I was in desperate need of getting my hair cut so I took Ainsley with me. Because the last time I went, Ainsley said, "the next time you go get your hair cut I want mine done too!" She wanted hers like mommy's she kept saying. So I talked to Wade and we decided to let her get her hair cut the way she wanted. It is about to the middle of her neck and is really cute. Part of me is sad that her hair is gone, but the other part sees how cute it is and is ok. She was so proud of it, she sat still while her hair was being cut and when it was over she kept looking in the mirror and smiling.
While we were getting our hair cut, Renah was having daddy time even though she did not want to! When we got home she started crying and saying, " I wanted to get my hair cut!" I was afraid of this. As hard as it was to let Ainsley get hers done, it will be even harder to have Renah's done. But b/c I don't want her feeling let out, I am taking her tonight. She is not getting it cut that short though!

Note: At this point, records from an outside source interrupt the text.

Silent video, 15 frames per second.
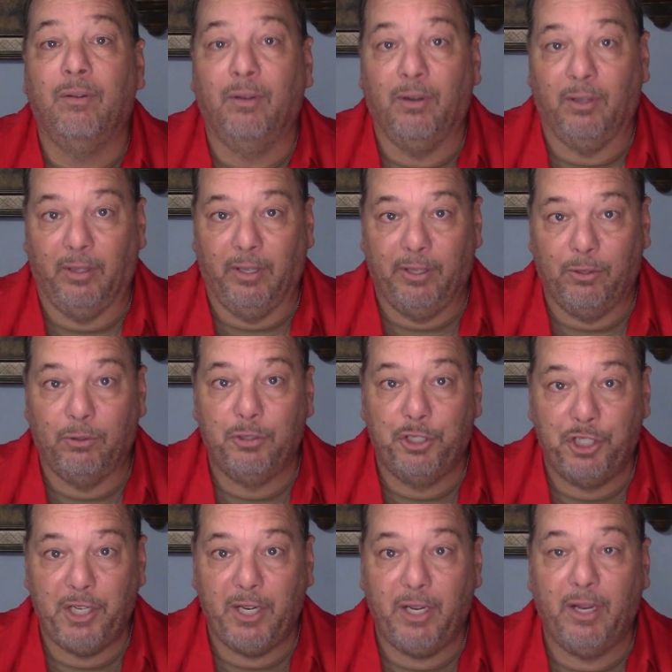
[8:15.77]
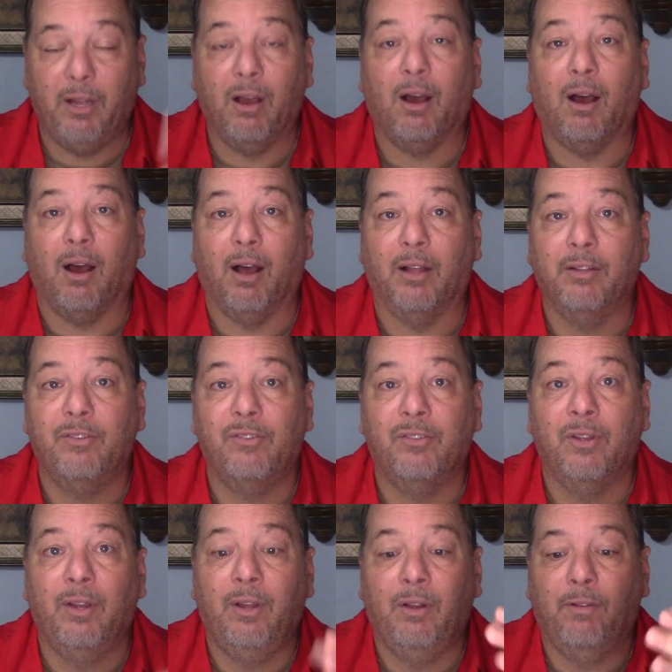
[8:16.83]
little g
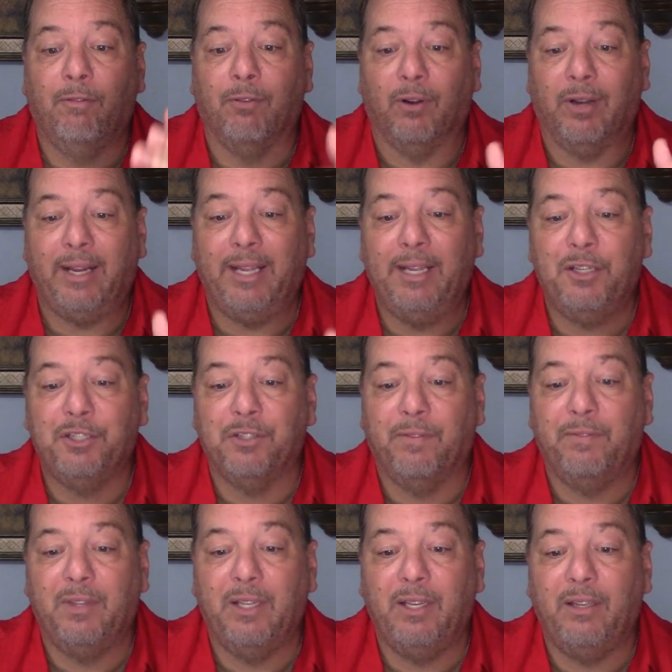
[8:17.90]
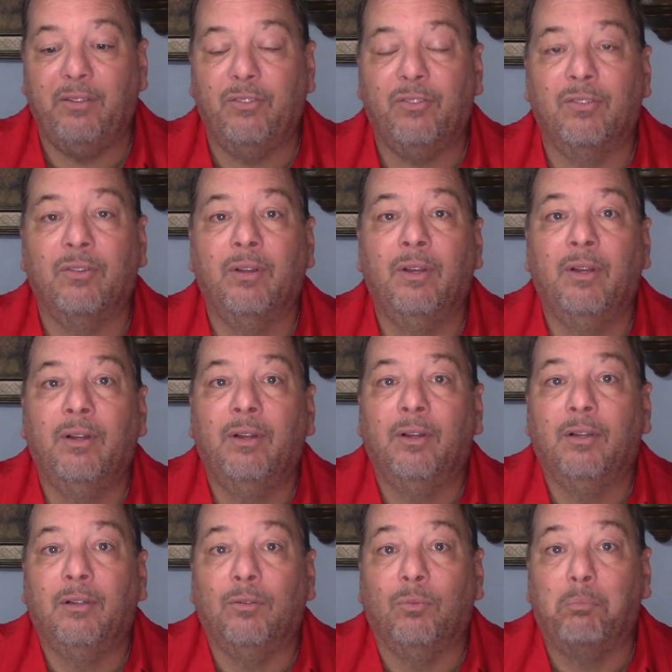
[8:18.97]
gods for each of these
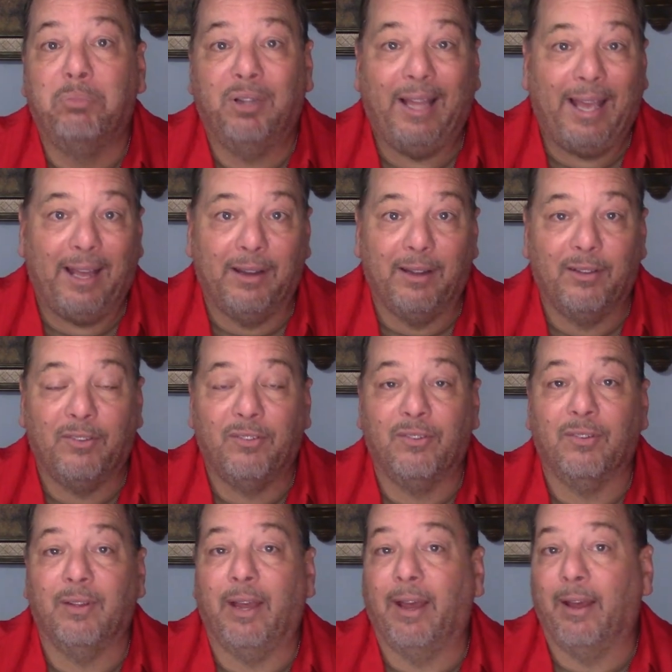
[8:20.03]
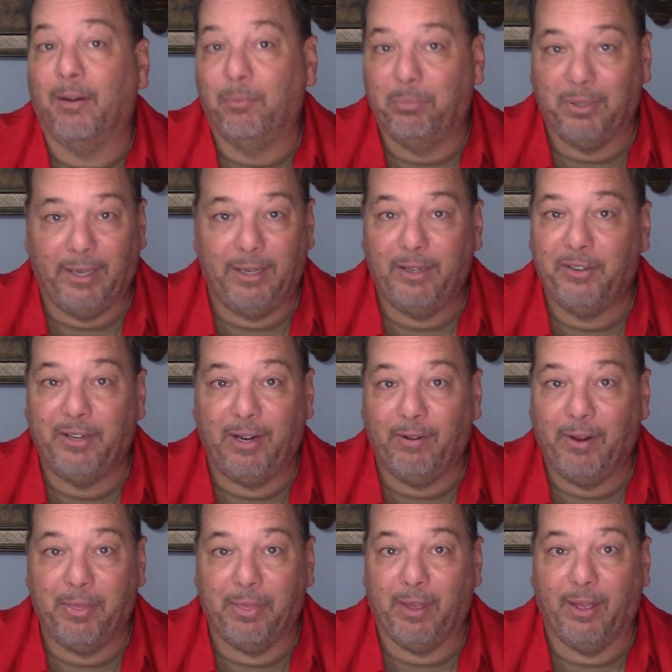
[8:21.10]
planets and
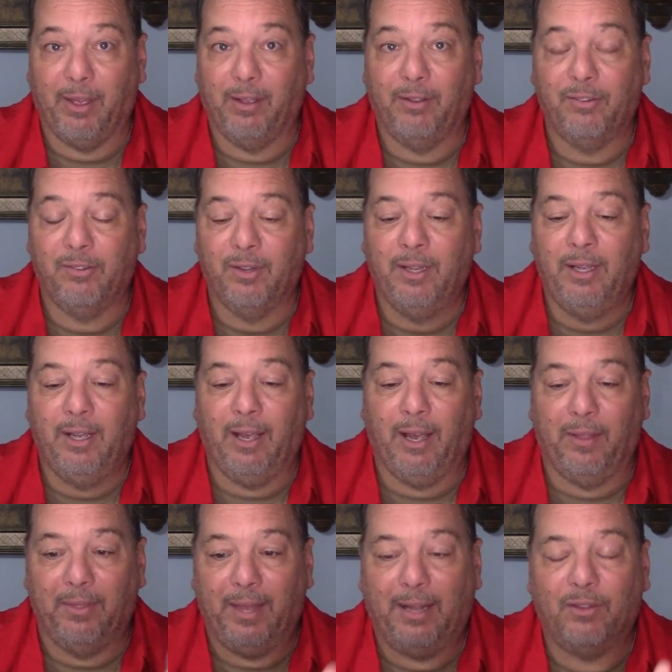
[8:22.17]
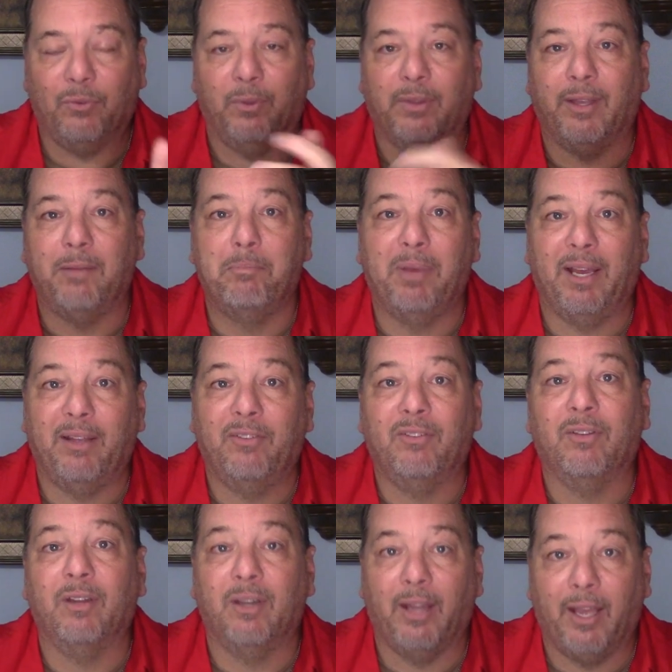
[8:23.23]
planetary things, and that's what they
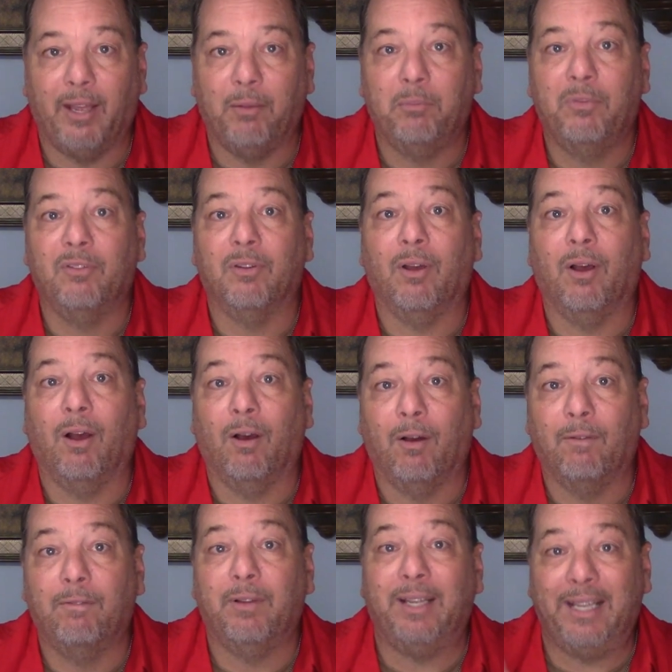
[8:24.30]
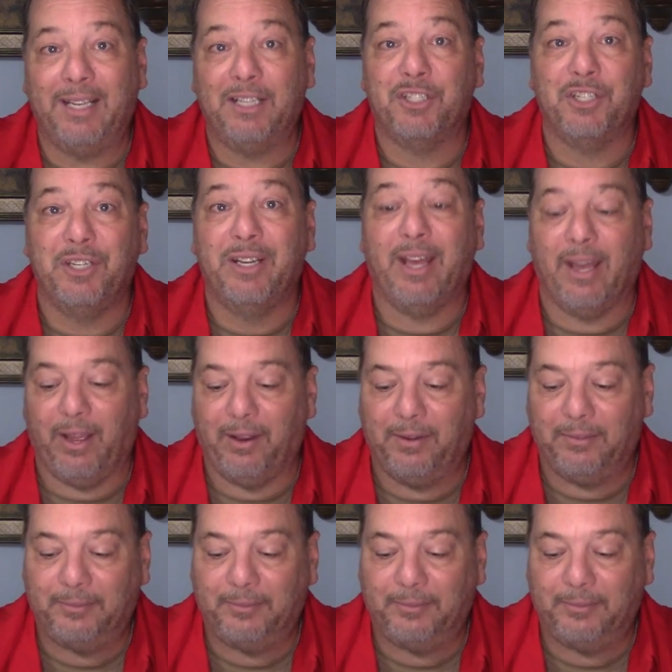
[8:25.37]
based the names of each day.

I went to bed a little earlier last night but am still so tired I could fall asleep right now! I hate that really tired feeling where you have to struggle to keep your eyes open. This is when in life, if I had a superpower it would be to stop time. Think about it, you need a nap but you don't have time - stop time! Guests are on there way and the house is a wreck - stop time! You have too many errands to run in your lunch hour - stop time! But then the vain part of me wonders with the rest of the world standing still and I'm not, will I continue to age at the same rate? So when I have stopped time for a couple of years over my lifetime will I look 2 years older than I should? And, do I really waste time thinking of these things? Please tell me I am not the only one in the world who contemplates superpowers and aging or other crazy thoughts!